Ксизовский помещик Савельев, крупнейший землевладелец Задонского уезда, узнав стороной, будто Муравьев намеревается освободить своих крестьян, приехал в Скорняково. Савельев был вежлив, дипломатичен и, приглашенный в гостиную, начал разговор с жалоб на своих крестьян, избивших недавно приказчика и разграбивших амбар с господским хлебом.
– Да, случай, что и говорить, неприятный, – согласился Муравьев, – но, возможно, приказчик сам какими-то грубостями подтолкнул крестьян к бесчинству?
– Никак нет, почтеннейший Николай Николаевич. Зачинщики, схваченные полицией, признались, что они просто давно не ели чистого хлеба. Просто! Экие канальи, право!

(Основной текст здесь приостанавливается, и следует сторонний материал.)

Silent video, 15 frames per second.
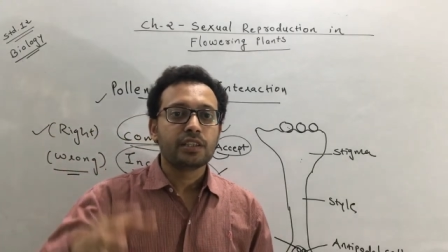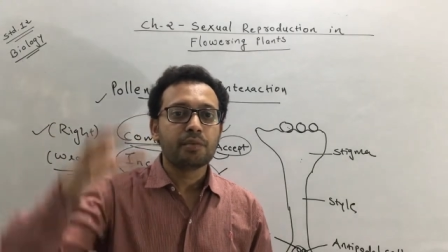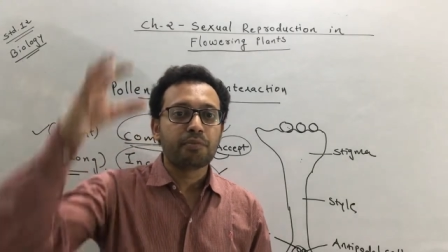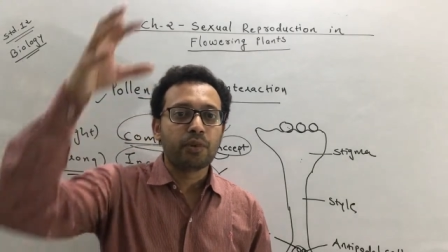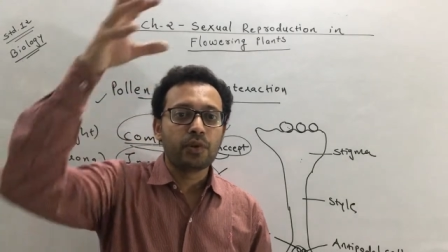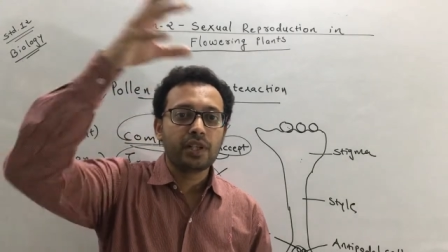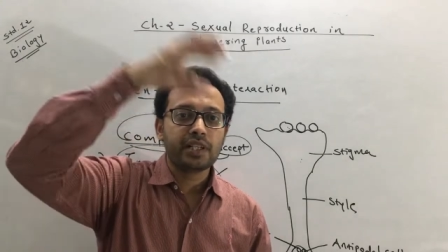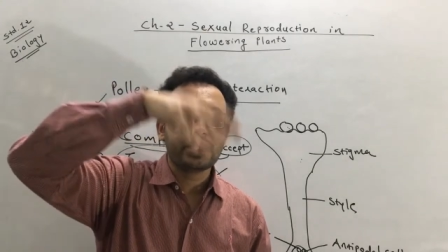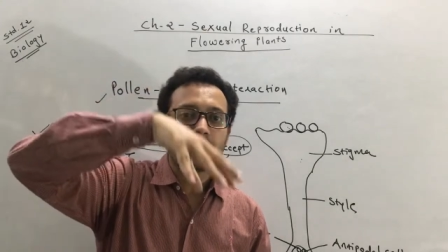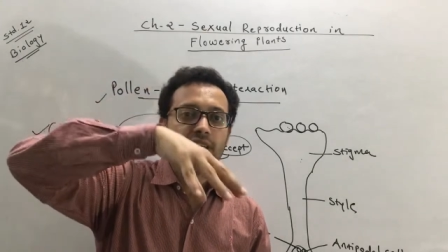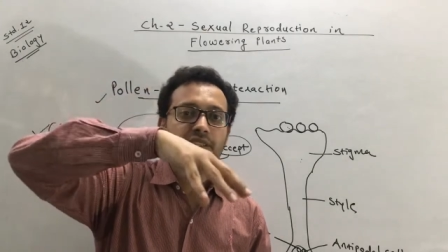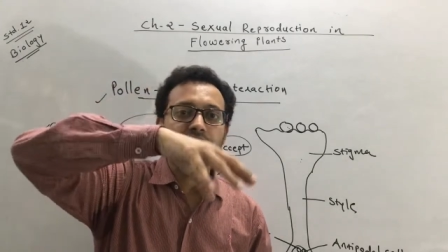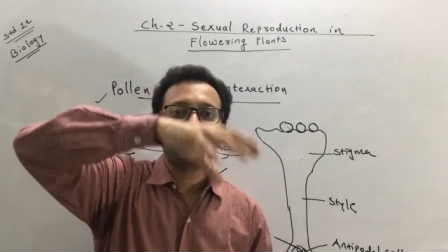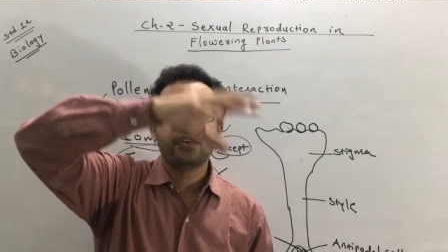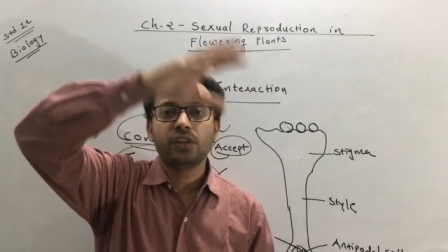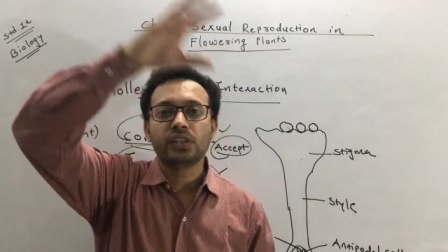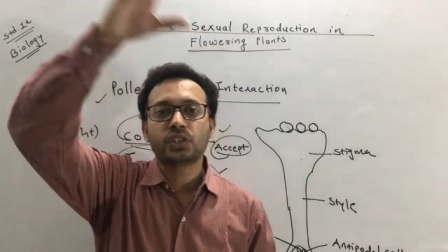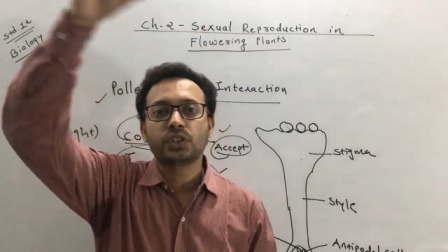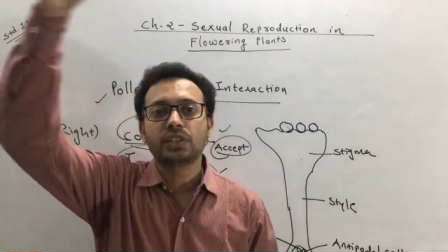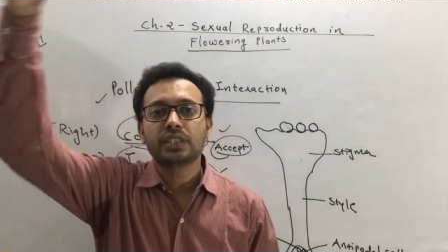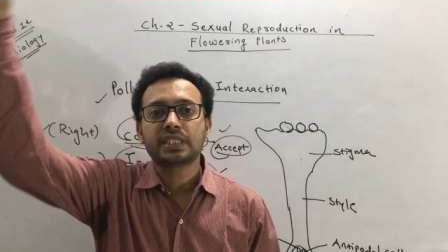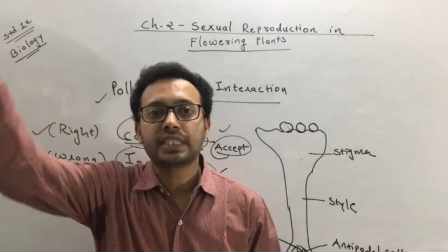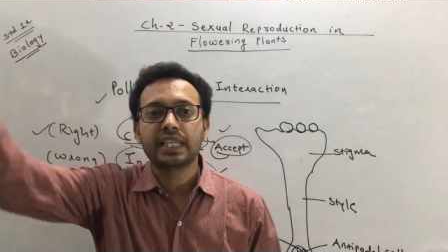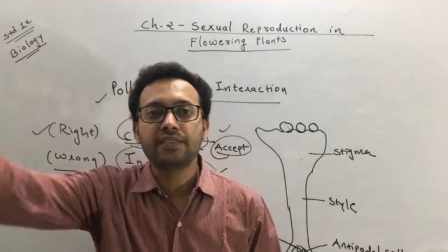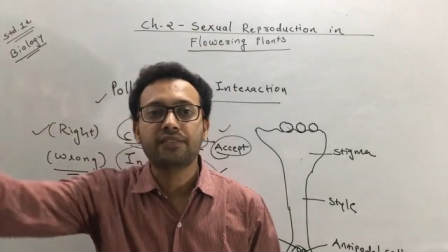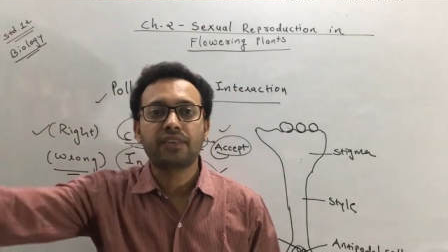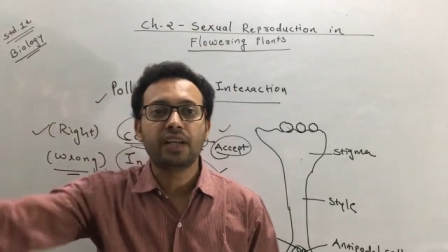the pollen grain falls on the same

Наталья Григорьевна, слышавшая разговор, не сдержалась:
– А можно ли строго обвинять голодных людей?
– Ах, дорогая Наталья Григорьевна, все это философия, и поверьте, я в молодости тоже либеральствовал, а в жизни все иначе. Начинается дело-то господской жалостью да поощрением мужиков, а кончается тем, что в один прекрасный день облагодетельствованные эти мужички с топорами и вилами на вас обрушатся! Вот-с, как оно в жизни бывает!
– Ну, а если с другой стороны вопрос рассмотреть? – сказал Муравьев. – Вам, кажется, в поощрении крестьян упрекать себя не приходится, и что же? Разве не может статься, что крестьянский бунт прежде всего вспыхнет именно у вас?
И Муравьев таким суровым взглядом окинул помещика, что тот невольно вздрогнул и заерзал в кресле.
– Помилуй бог! Страшно представить…
– Генерал Бенкендорф при мне однажды говорил, что крестьянские волнения более всего вызываются жестокосердием владельцев, – продолжал отчитывать Муравьев. – И даже в самых высших сферах, – поднял он для пущей убедительности палец, – раздаются благоразумные голоса, что лучше самим постепенно освобождать крепостных, чем дожидаться новой пугачевщины.